**Task objective**
In your copy of the entries below, keep every word exactly and leave out all images.

(Collected data entries)
========================================

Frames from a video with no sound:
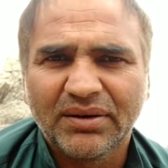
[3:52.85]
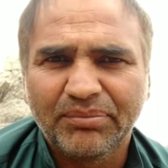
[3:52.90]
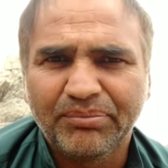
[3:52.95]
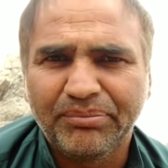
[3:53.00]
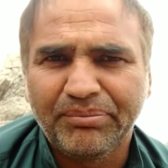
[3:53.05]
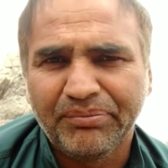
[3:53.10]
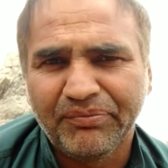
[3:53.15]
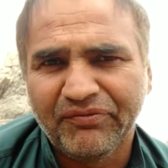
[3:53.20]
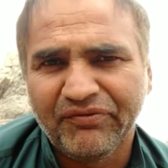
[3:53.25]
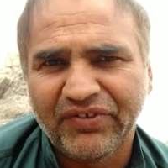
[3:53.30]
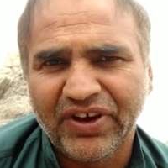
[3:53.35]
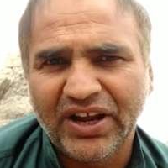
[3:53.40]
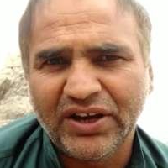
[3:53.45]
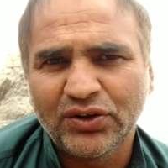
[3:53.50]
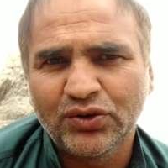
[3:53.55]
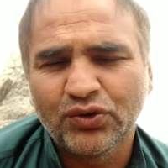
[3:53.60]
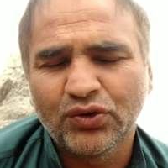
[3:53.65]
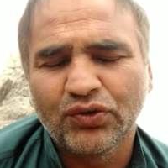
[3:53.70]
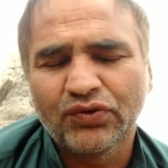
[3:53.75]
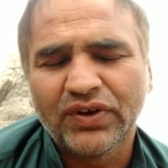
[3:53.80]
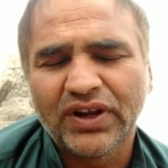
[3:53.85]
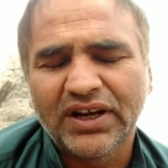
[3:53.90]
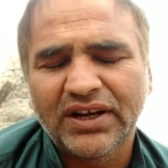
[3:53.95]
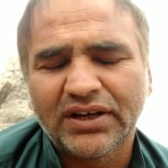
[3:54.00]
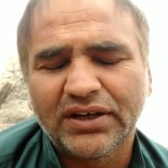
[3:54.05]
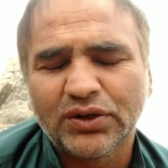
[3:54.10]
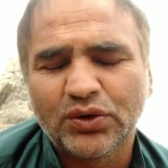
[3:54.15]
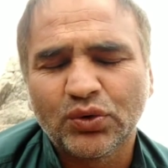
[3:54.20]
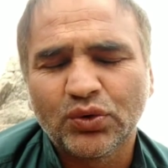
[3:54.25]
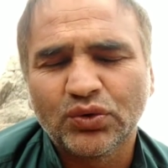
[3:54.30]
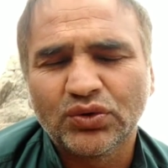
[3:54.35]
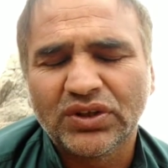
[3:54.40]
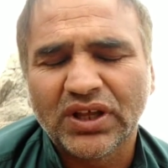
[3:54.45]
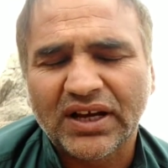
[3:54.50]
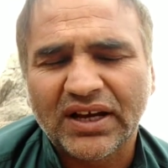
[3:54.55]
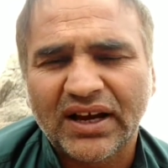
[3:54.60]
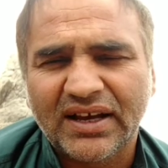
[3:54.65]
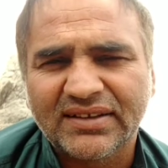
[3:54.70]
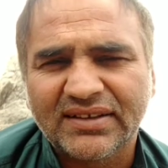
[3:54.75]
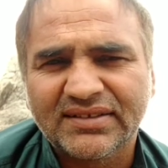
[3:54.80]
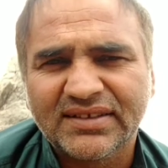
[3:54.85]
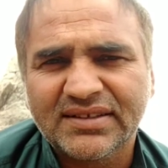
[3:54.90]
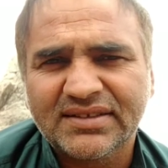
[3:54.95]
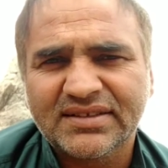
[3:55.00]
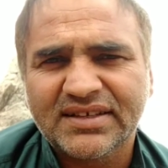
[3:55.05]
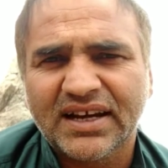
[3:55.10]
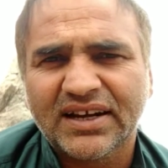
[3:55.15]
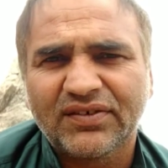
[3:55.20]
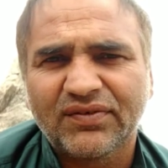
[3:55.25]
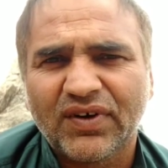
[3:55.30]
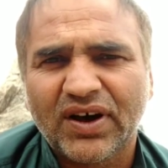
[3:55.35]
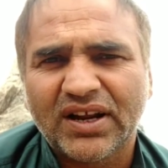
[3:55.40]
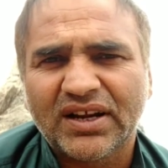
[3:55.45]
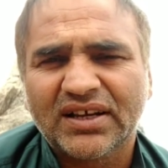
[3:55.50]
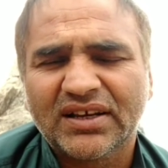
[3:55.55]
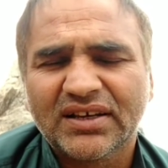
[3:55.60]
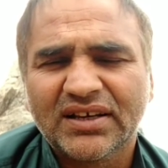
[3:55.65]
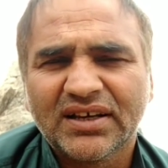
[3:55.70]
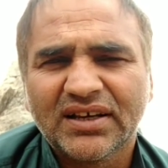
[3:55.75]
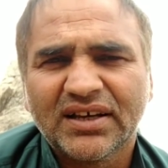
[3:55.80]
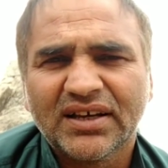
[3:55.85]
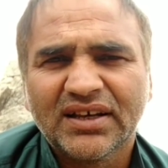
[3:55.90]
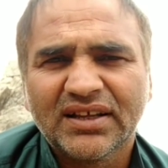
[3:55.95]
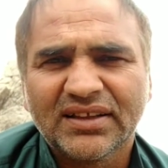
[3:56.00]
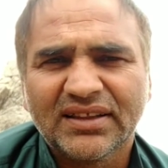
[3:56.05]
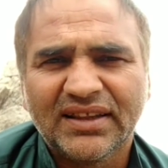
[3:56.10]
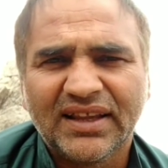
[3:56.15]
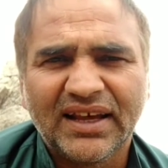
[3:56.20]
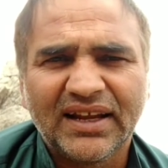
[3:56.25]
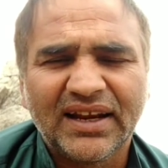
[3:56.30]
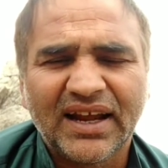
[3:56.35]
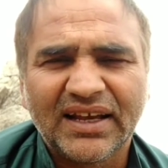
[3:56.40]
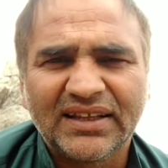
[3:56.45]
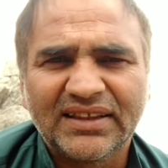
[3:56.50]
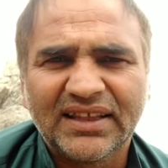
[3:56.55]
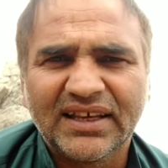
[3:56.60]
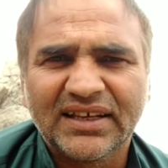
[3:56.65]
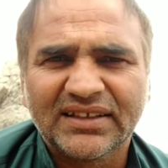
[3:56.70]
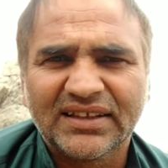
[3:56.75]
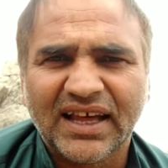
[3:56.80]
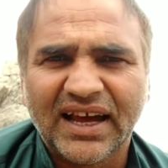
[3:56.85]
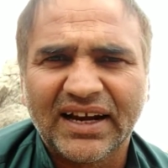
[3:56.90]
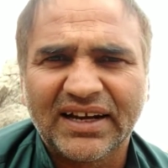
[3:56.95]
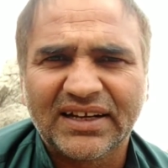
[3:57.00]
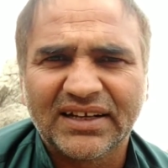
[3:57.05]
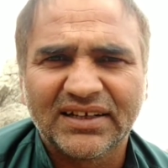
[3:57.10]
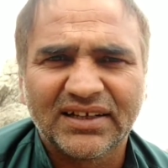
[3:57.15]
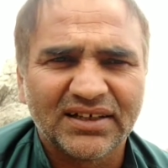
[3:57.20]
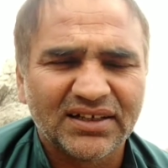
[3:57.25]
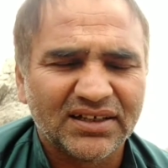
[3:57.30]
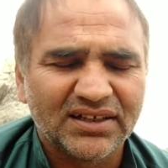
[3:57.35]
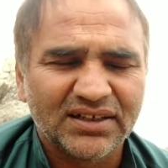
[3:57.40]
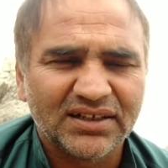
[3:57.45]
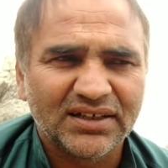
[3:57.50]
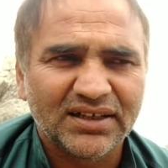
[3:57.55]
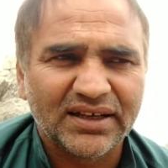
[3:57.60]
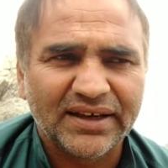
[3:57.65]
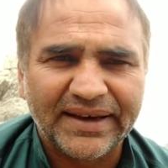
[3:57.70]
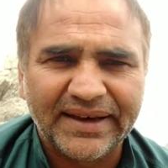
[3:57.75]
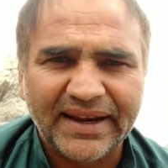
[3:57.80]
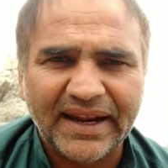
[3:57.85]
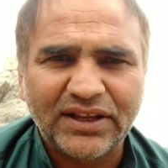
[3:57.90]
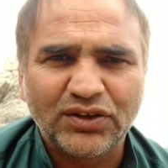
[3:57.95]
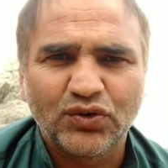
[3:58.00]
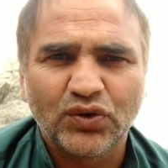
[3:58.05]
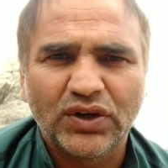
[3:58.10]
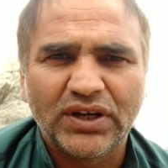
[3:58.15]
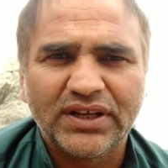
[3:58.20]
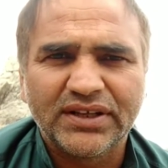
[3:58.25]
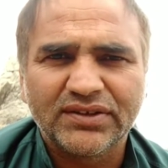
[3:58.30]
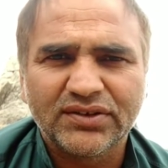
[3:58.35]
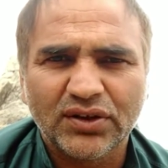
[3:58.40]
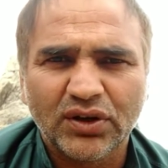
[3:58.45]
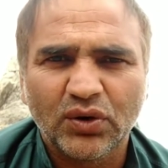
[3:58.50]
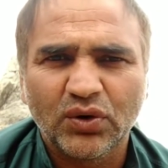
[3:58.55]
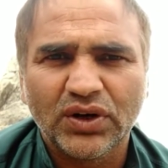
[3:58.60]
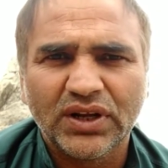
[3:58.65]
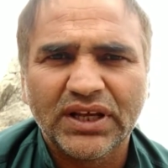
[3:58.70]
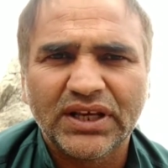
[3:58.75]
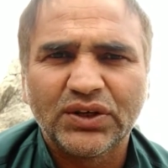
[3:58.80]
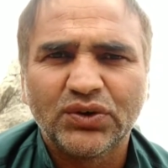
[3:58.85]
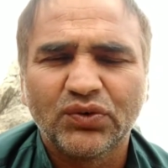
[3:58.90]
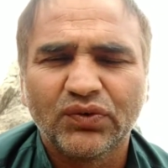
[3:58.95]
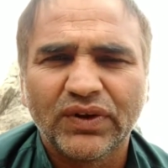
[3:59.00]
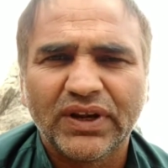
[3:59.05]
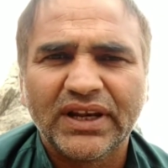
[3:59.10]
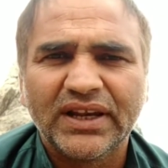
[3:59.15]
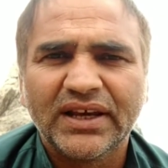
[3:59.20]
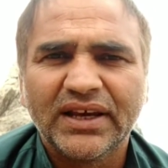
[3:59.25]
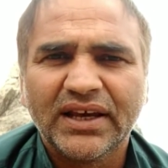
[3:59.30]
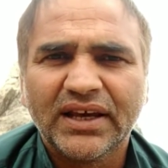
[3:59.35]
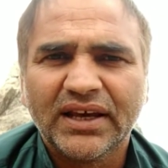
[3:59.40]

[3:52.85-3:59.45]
When you will do the consistent work, then I think that gradually, slowly you will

========================================

**Result of this task**
Frames from a video with no sound:
[3:52.85]
[3:52.90]
[3:52.95]
[3:53.00]
[3:53.05]
[3:53.10]
[3:53.15]
[3:53.20]
[3:53.25]
[3:53.30]
[3:53.35]
[3:53.40]
[3:53.45]
[3:53.50]
[3:53.55]
[3:53.60]
[3:53.65]
[3:53.70]
[3:53.75]
[3:53.80]
[3:53.85]
[3:53.90]
[3:53.95]
[3:54.00]
[3:54.05]
[3:54.10]
[3:54.15]
[3:54.20]
[3:54.25]
[3:54.30]
[3:54.35]
[3:54.40]
[3:54.45]
[3:54.50]
[3:54.55]
[3:54.60]
[3:54.65]
[3:54.70]
[3:54.75]
[3:54.80]
[3:54.85]
[3:54.90]
[3:54.95]
[3:55.00]
[3:55.05]
[3:55.10]
[3:55.15]
[3:55.20]
[3:55.25]
[3:55.30]
[3:55.35]
[3:55.40]
[3:55.45]
[3:55.50]
[3:55.55]
[3:55.60]
[3:55.65]
[3:55.70]
[3:55.75]
[3:55.80]
[3:55.85]
[3:55.90]
[3:55.95]
[3:56.00]
[3:56.05]
[3:56.10]
[3:56.15]
[3:56.20]
[3:56.25]
[3:56.30]
[3:56.35]
[3:56.40]
[3:56.45]
[3:56.50]
[3:56.55]
[3:56.60]
[3:56.65]
[3:56.70]
[3:56.75]
[3:56.80]
[3:56.85]
[3:56.90]
[3:56.95]
[3:57.00]
[3:57.05]
[3:57.10]
[3:57.15]
[3:57.20]
[3:57.25]
[3:57.30]
[3:57.35]
[3:57.40]
[3:57.45]
[3:57.50]
[3:57.55]
[3:57.60]
[3:57.65]
[3:57.70]
[3:57.75]
[3:57.80]
[3:57.85]
[3:57.90]
[3:57.95]
[3:58.00]
[3:58.05]
[3:58.10]
[3:58.15]
[3:58.20]
[3:58.25]
[3:58.30]
[3:58.35]
[3:58.40]
[3:58.45]
[3:58.50]
[3:58.55]
[3:58.60]
[3:58.65]
[3:58.70]
[3:58.75]
[3:58.80]
[3:58.85]
[3:58.90]
[3:58.95]
[3:59.00]
[3:59.05]
[3:59.10]
[3:59.15]
[3:59.20]
[3:59.25]
[3:59.30]
[3:59.35]
[3:59.40]

[3:52.85-3:59.45]
When you will do the consistent work, then I think that gradually, slowly you will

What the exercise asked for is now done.